One of things I like about C.F. objective is that it's C F M L sort of oriented but there's a lot more than that, right. There's a lot of stuff about the front end, there's stuff about Docker, there stuff about graph S.Q.L. 46:38 [inaudible] excuse me which I'm looking forward to learning more about from some really smart, really good presenters. And I've seen these people present before many times. They're super smart people and I always feel like even as someone who's been doing this for a long time and it gets to present too, I learned a lot. And they’re approachable people; that's a really nice thing. You know talked about the AWS conference the beginning. It's hard to network with 40,000 people, right. Even with a two thousand people.
Michael: just slightly
Brian: Just lightly; But the conference size of C.F. objective, I can meet and I can talk with people. I can see people in multiple sessions on the same topic or different topics, and we can talk, or we can have lunch together. It's much easier to network in that smaller environment particularly with the other speakers.
And I think that's one of the great advantages of the small conference is you really do get those opportunities even if you are not the best sort of most self-promoting networker that's out there. Even if you're a pretty sort of introverted person, you can to sit down next to somebody and strike up a conversation because you have a shared topic to talk about not the sessions that you saw that day.
Michael: And if that doesn't work, you can always do it over the networking events.
Brian: That's right, there are those as well, exactly.

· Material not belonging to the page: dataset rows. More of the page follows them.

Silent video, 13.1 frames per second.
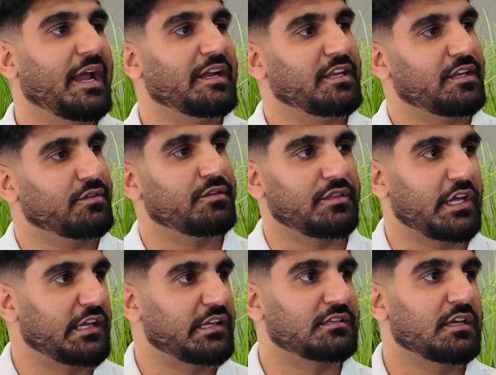any other
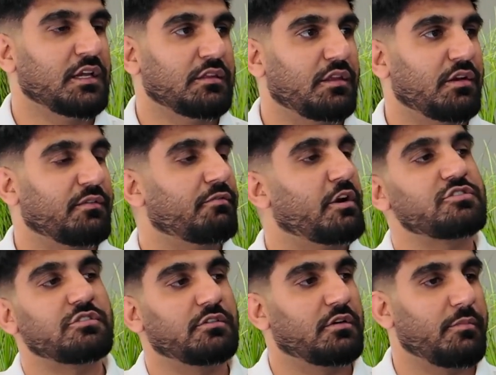things, they're
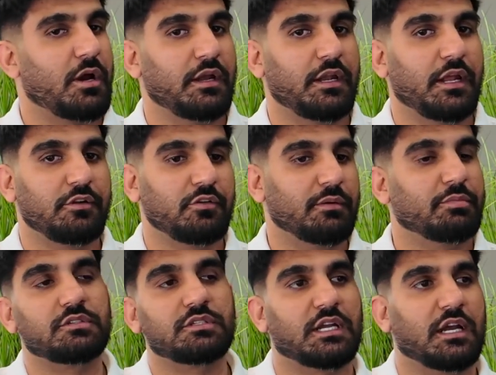fresh in your mind, and you're
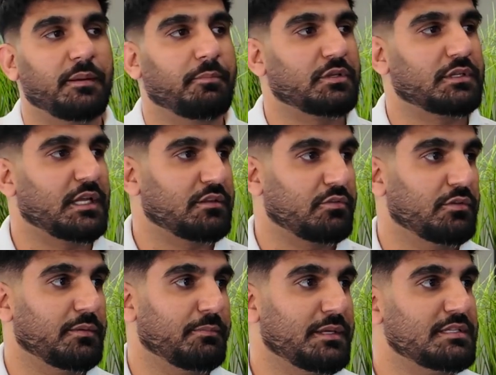able to kind of put that
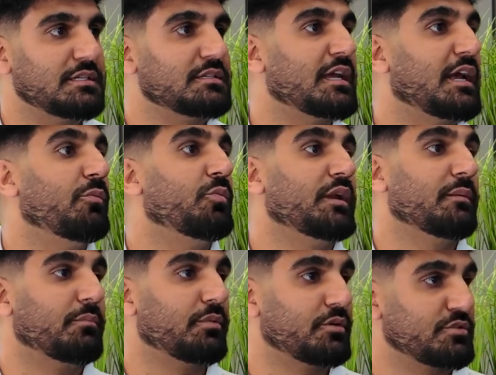through the business and
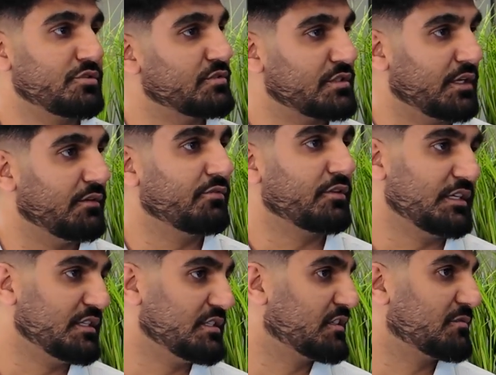reimburse yourself for theseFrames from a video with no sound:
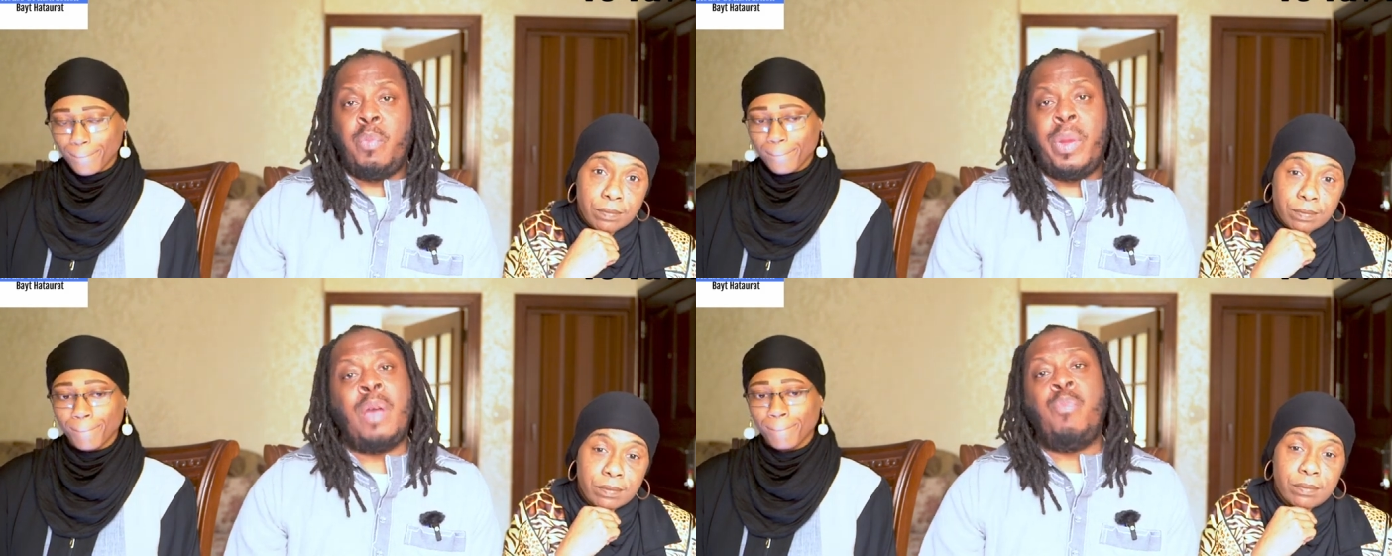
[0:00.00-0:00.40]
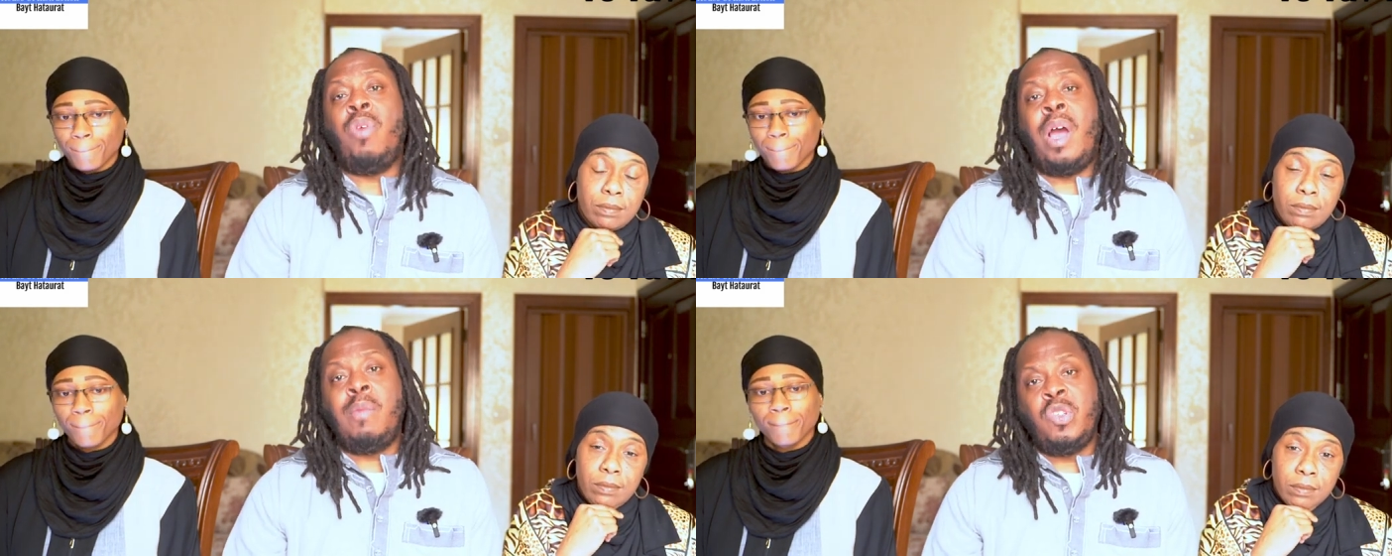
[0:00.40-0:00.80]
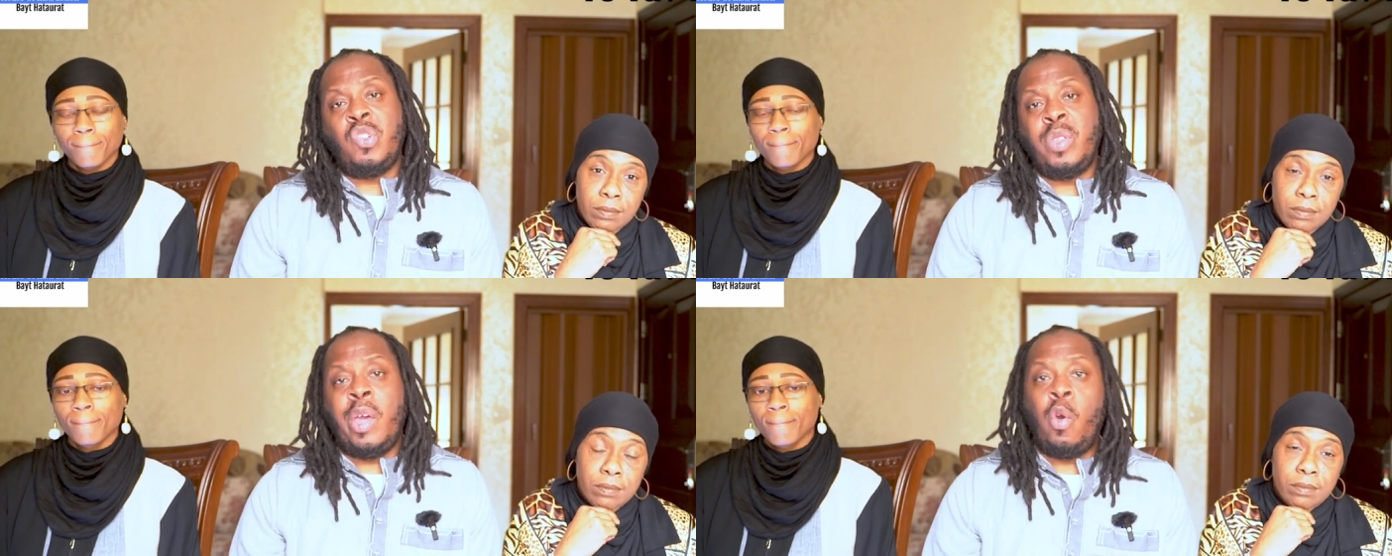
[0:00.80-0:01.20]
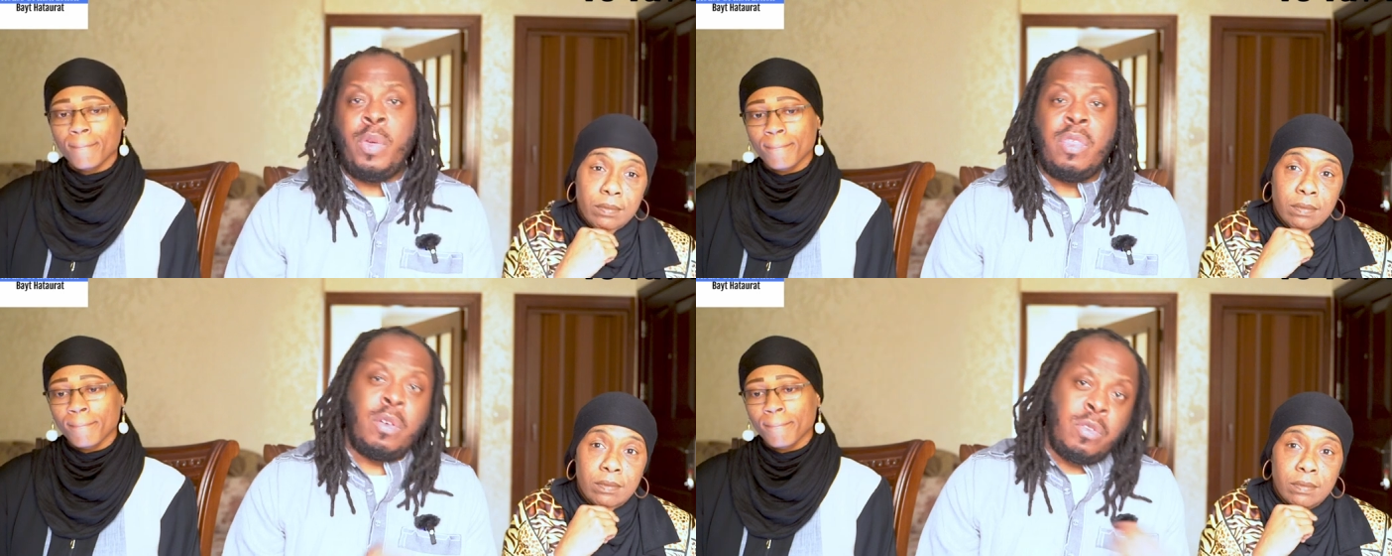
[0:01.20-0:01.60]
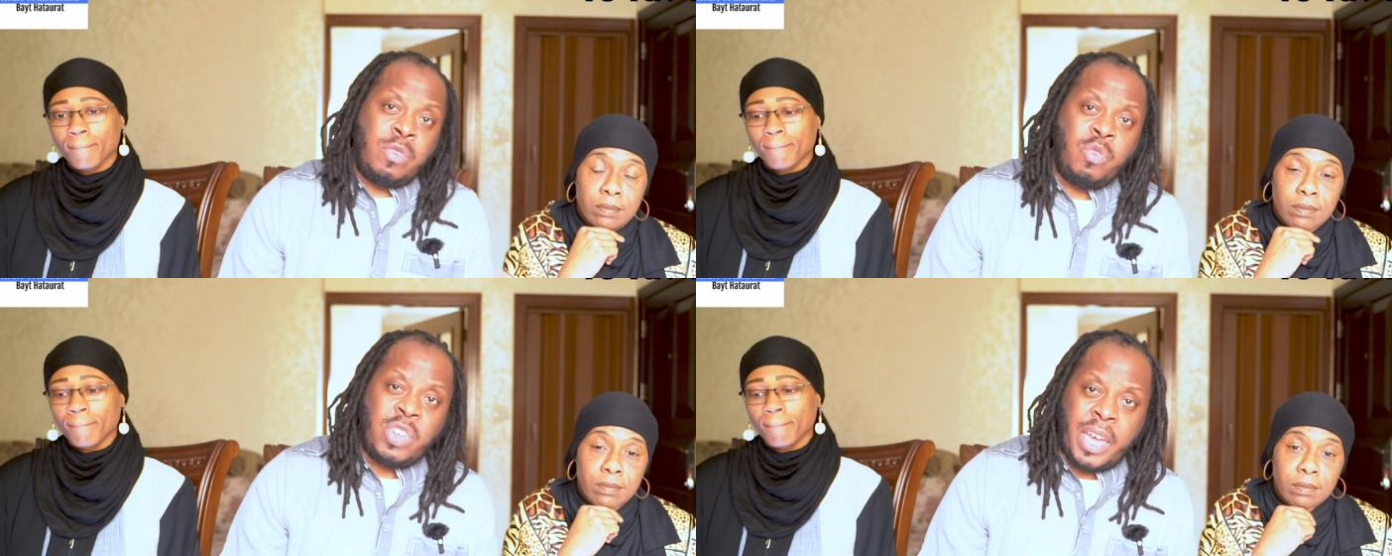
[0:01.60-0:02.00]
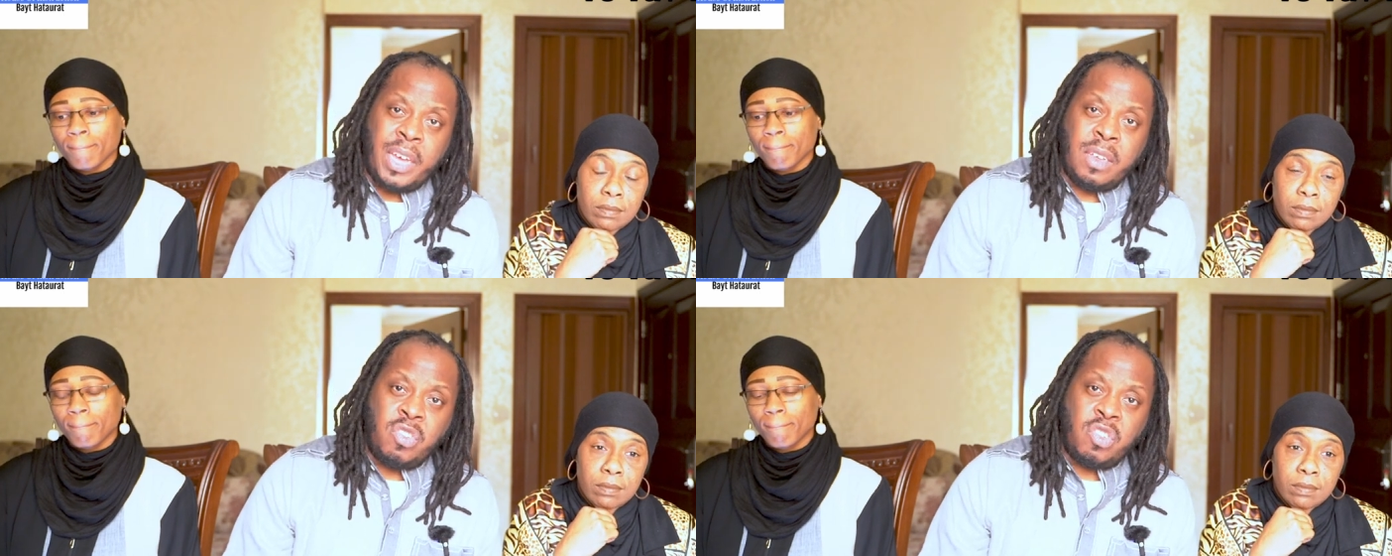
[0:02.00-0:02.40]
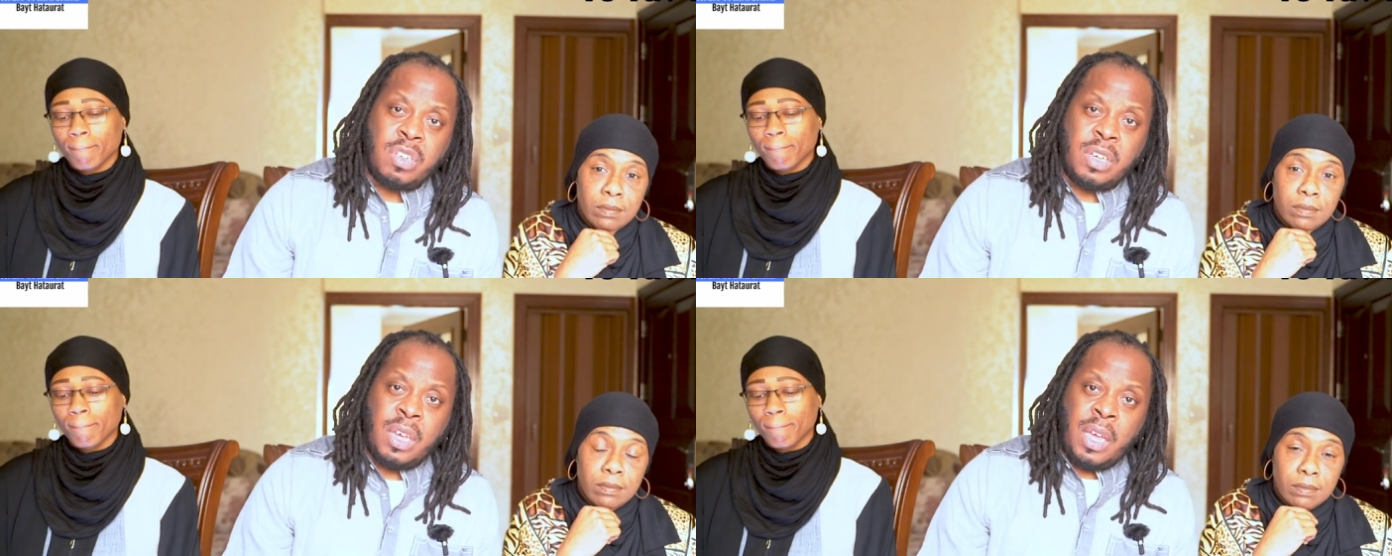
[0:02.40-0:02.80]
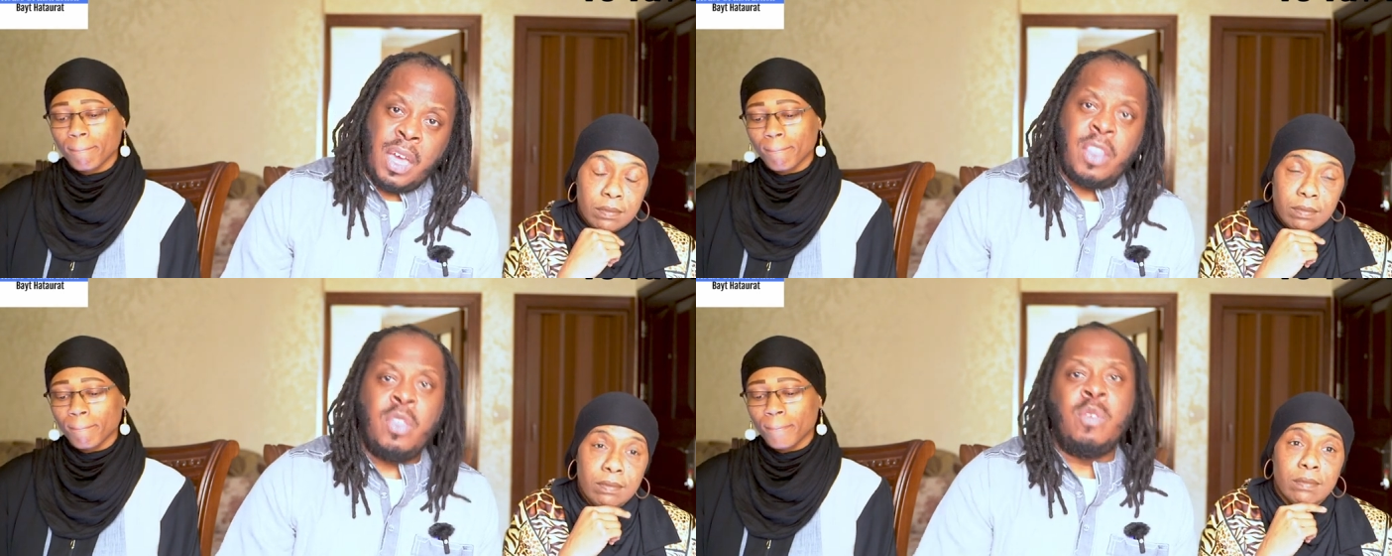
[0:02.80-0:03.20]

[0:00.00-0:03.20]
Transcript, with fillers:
Speaker 1: But I promise you, there will be those who change and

Michael: So, if people wanted to find you online Brian, what's the best ways to do that?
Brian: Well, probably Twitter and GitHub. So I'm at github/brianklass; all one word. On Twitter, I am Brian_Klass. If you tweet at Brian Klass, he is a political professor over in London who's my doppelganger apparently now. Who's tweets now somehow he bashes Trump all the time. He's left leaning, he's very outspoken critic of Trump.
And so, it's very bizarre in Twitter time line. My name just keeps reappearing and reappearing because other people that I follow, follow him and re-twit his stuff. And I'm like no, I was there first. I just accidentally put 48:33 [inaudible] in my name. I don’t know why I did that. I never should've done it. But yeah so, Brian_Klass on Twitter, and then brianklass; all lowercase, all one word on GitHub are probably the best ways to see my work and of course, to get in touch with me.
Michael: Great! Well, thanks so much for being on the podcast, Brian.
Brian: Thank you Michael very much. It was great. I had a great time.